We are all for development, but we want economic growth that strengthens our communities, not that erases and endangers them while creating generational wealth for others. Rural Roots Louisiana, the organization I founded, is leading an effort to block the “megapark,” and a judge recently ruled in our favor, ordering the front group behind the project to turn over relevant public records.
But we are up against forces with bottomless resources, which they are using to try to buy out and pay off people in the community. This presents people with hard choices, but as we see in Sinners, there is a cost to accommodating your oppressor. As Director Ryan Coogler said, his film explores “the deals people in oppressive situations must rationalize.”
In this struggle, as in all my work, I take heart in the example of our ancestors, who persevered in the face of even steeper odds. Their efforts and sacrifices ended American apartheid, and it is important to remember how far the country has come. Sinners itself, the fact that it got made, is a form of progress. It serves as a rebuke to those trying to erase Black history.

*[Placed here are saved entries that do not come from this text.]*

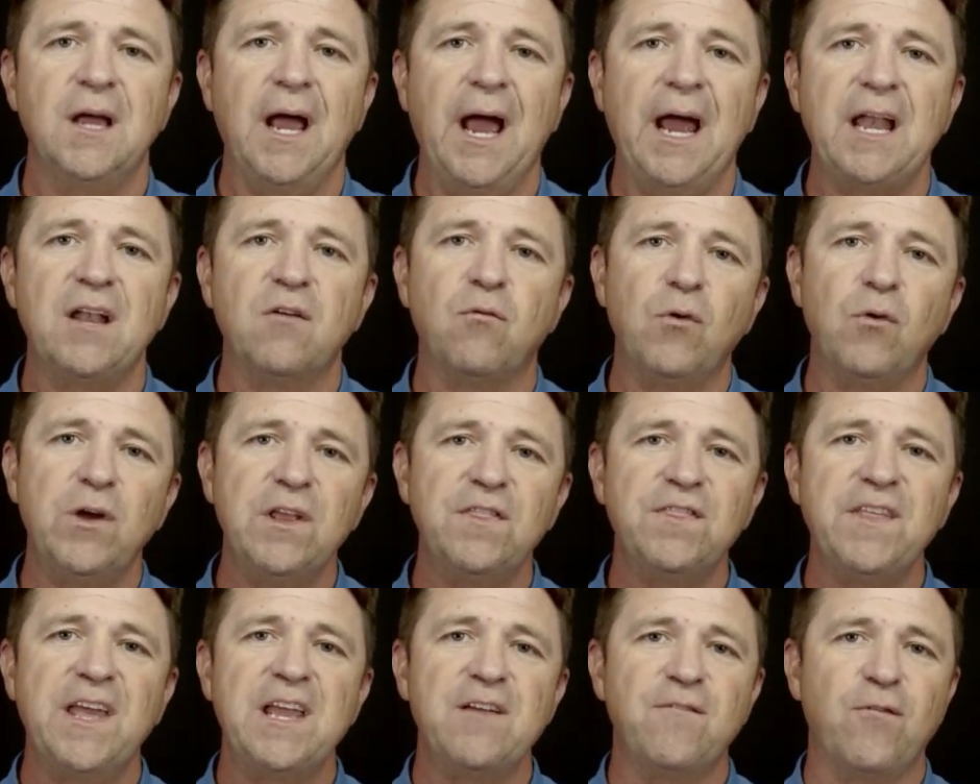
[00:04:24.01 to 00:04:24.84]
And if we
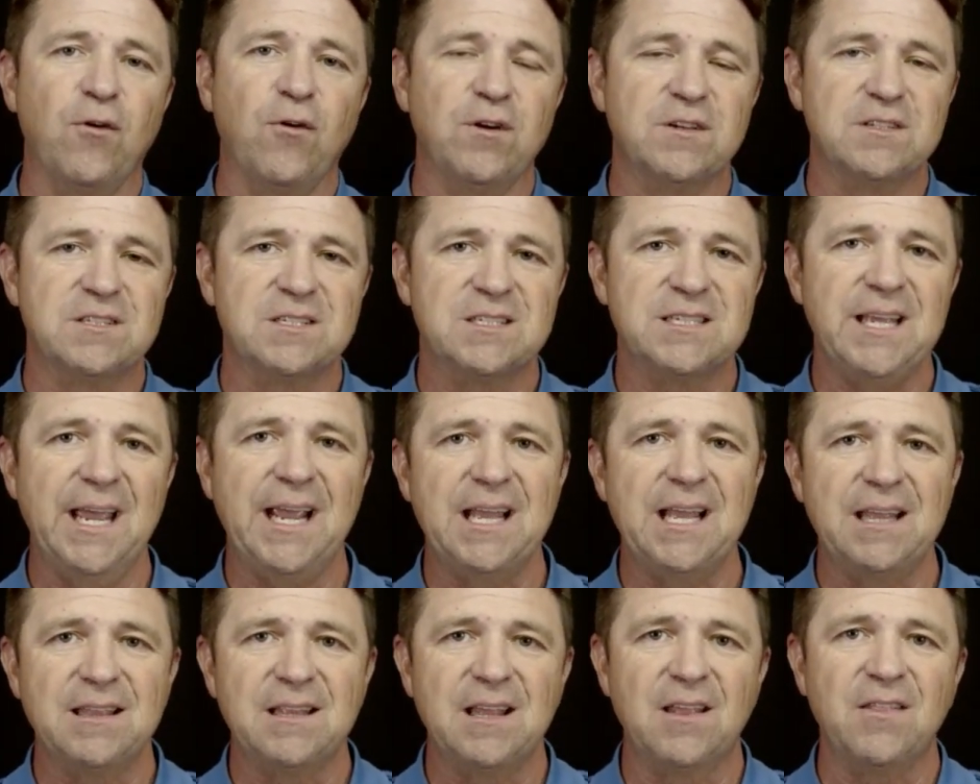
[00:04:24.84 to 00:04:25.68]
think for a
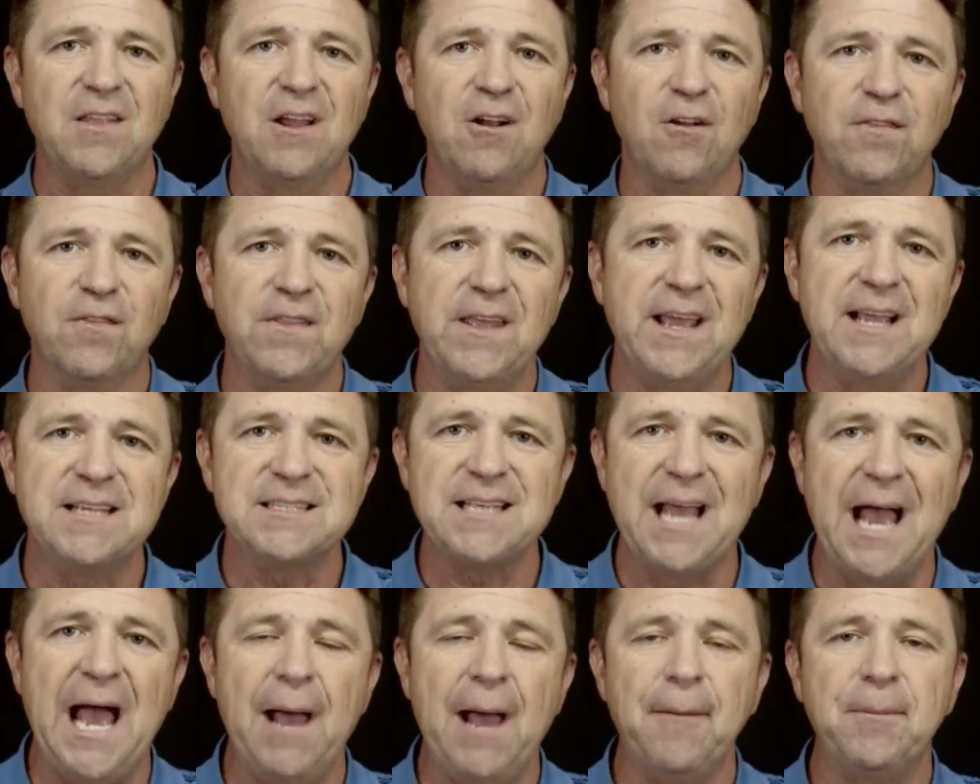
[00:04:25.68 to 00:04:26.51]
second that there are things
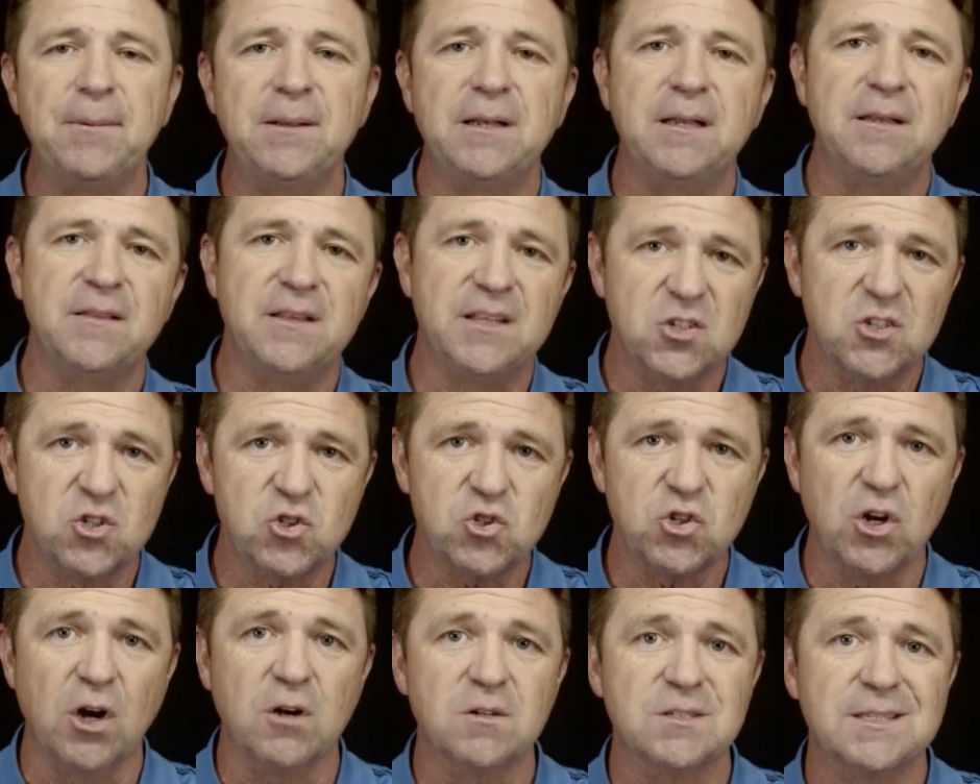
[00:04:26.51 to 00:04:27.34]
that happen in this
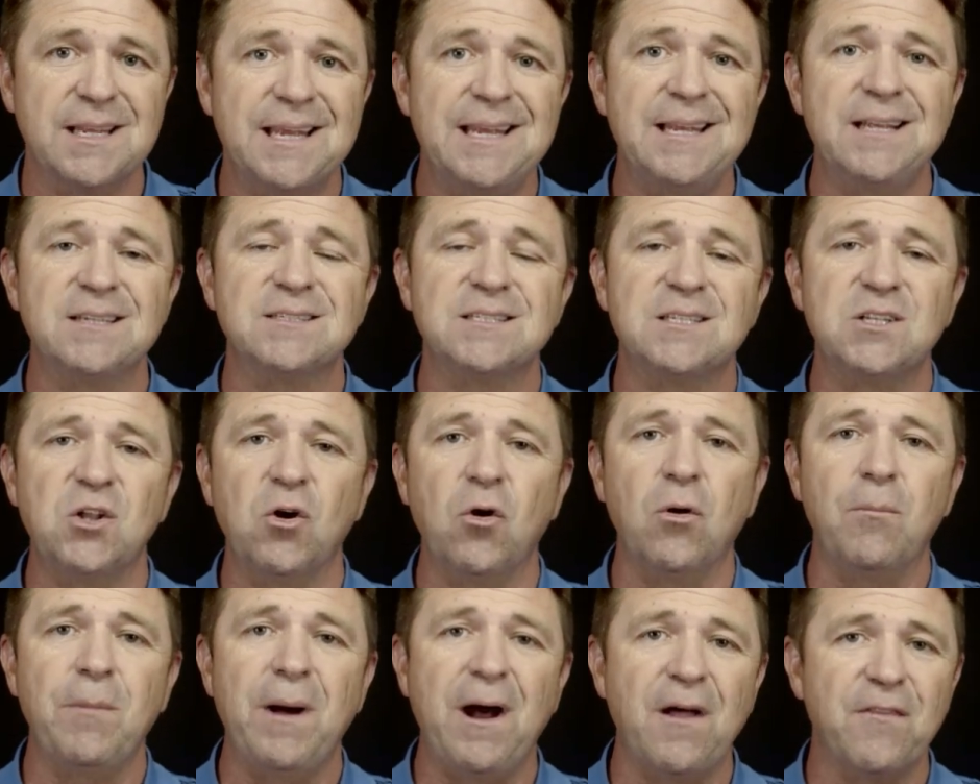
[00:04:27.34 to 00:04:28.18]
church that He doesn't know
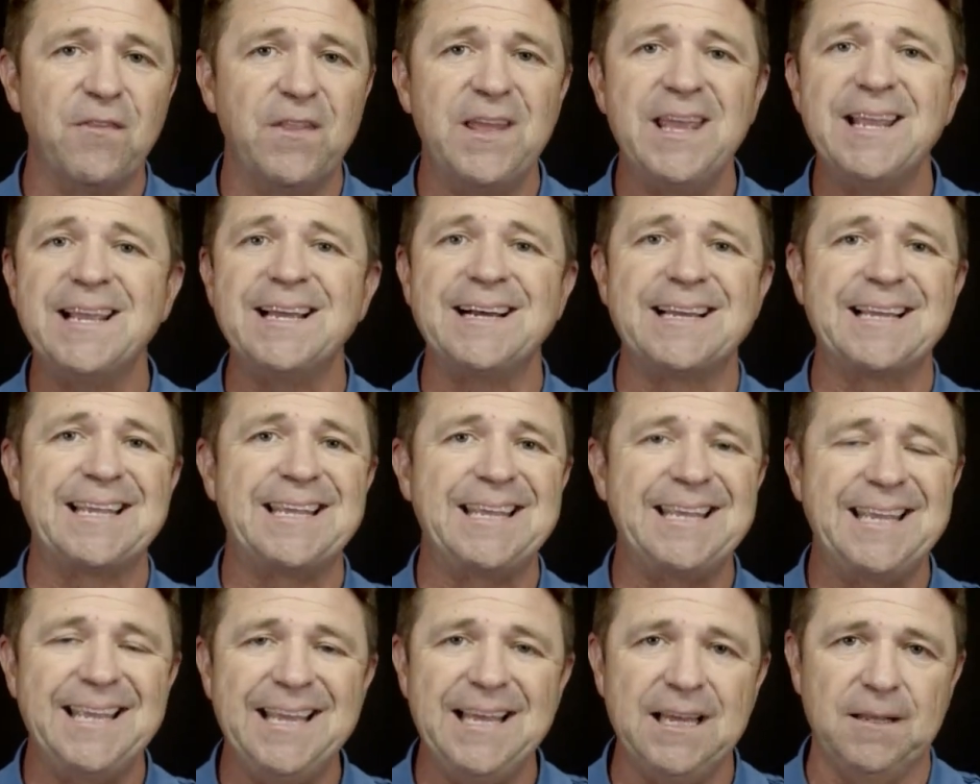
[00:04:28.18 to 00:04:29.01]
about, think
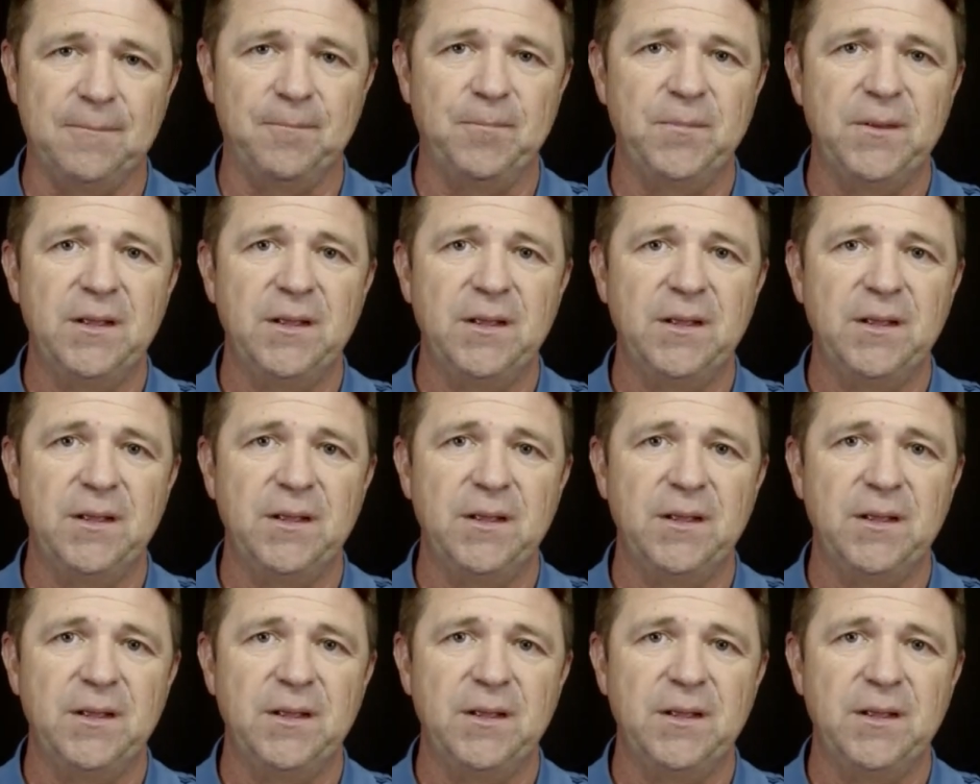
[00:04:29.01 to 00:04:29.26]
again.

I also draw inspiration from activists and organizers throughout southeast Louisiana. A few years ago, in Plaquemines Parish—where most of Sinners was shot—community members blocked an oil terminal that would have destroyed a cemetery where their enslaved ancestors were buried. In St. James Parish, community groups have made headway in their lawsuit seeking a landmark moratorium on petrochemical facilities, while in St. John Parish, a historic Black community waged a heroic battle against a proposed grain elevator.
Still, we will not be able to protect our communities unless more should-be allies come to recognize that environmental justice is a major civil rights issue of our time. Put another way, environmental racism might not seem like the scariest vampire—it dresses in suits and wears nice shoes—but none have more blood on their teeth.